What needs to be done
In the entries below, begin at the line that has "[4.00-5.00s]" and stop after the line that has "[0.00-10.10s]"; output those lines exactly, leaving out pictures.

Dataset content
● ● ●
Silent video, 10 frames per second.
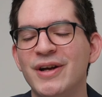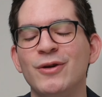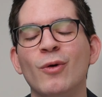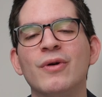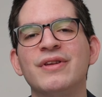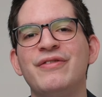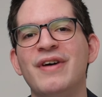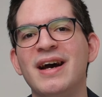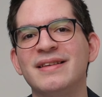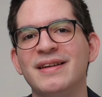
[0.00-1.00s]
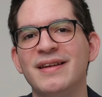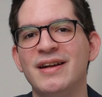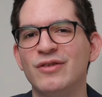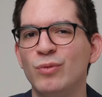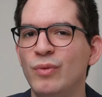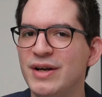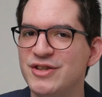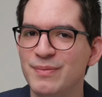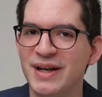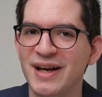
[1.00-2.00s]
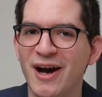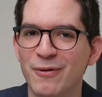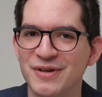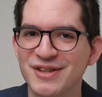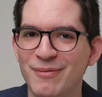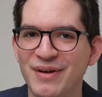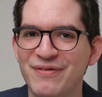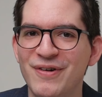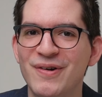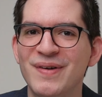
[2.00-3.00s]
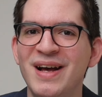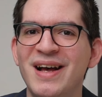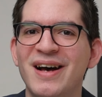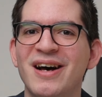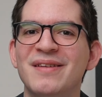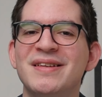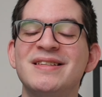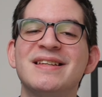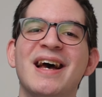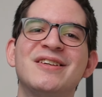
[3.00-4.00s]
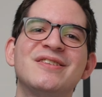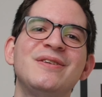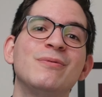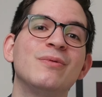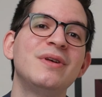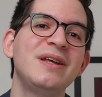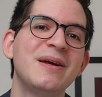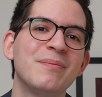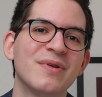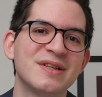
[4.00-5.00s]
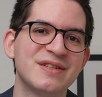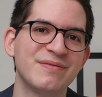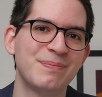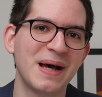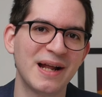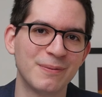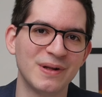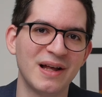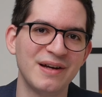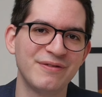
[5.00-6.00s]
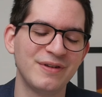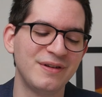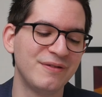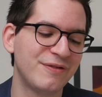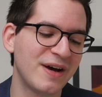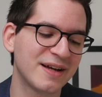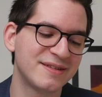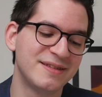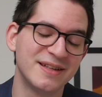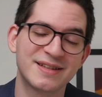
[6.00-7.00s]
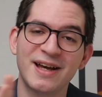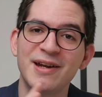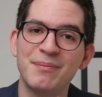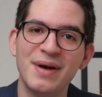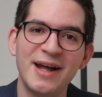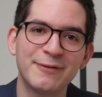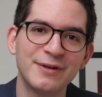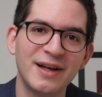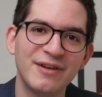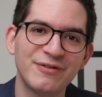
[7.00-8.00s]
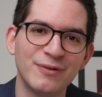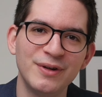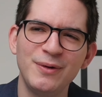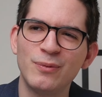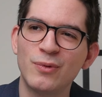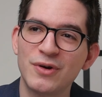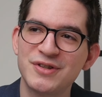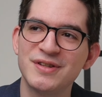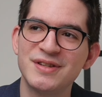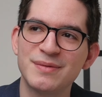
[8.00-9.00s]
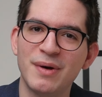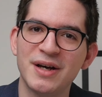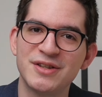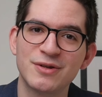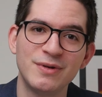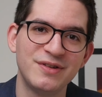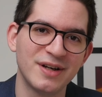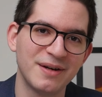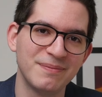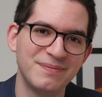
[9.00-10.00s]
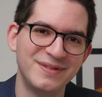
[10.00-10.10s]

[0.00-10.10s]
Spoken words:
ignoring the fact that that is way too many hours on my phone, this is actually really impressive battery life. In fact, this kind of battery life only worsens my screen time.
● ● ●
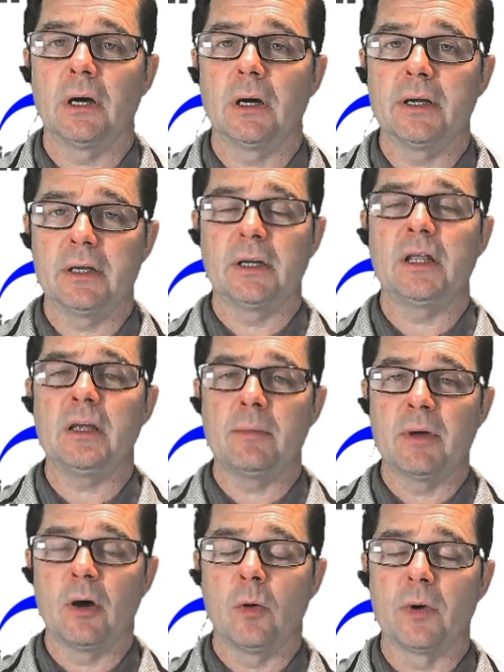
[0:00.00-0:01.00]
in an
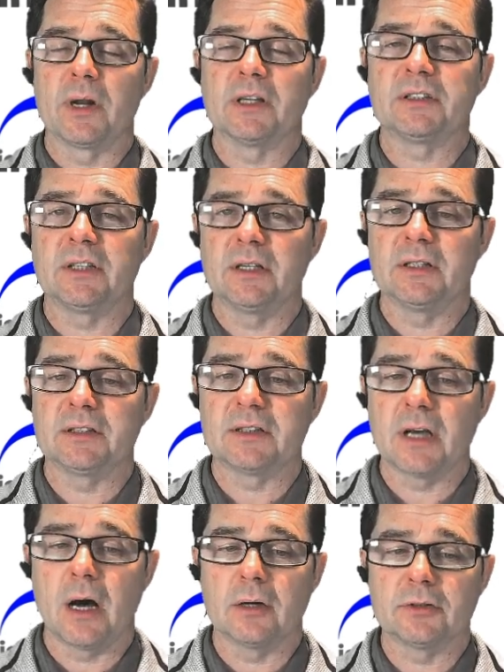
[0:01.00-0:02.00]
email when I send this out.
● ● ●
Solution below
[4.00-5.00s]
[5.00-6.00s]
[6.00-7.00s]
[7.00-8.00s]
[8.00-9.00s]
[9.00-10.00s]
[10.00-10.10s]

[0.00-10.10s]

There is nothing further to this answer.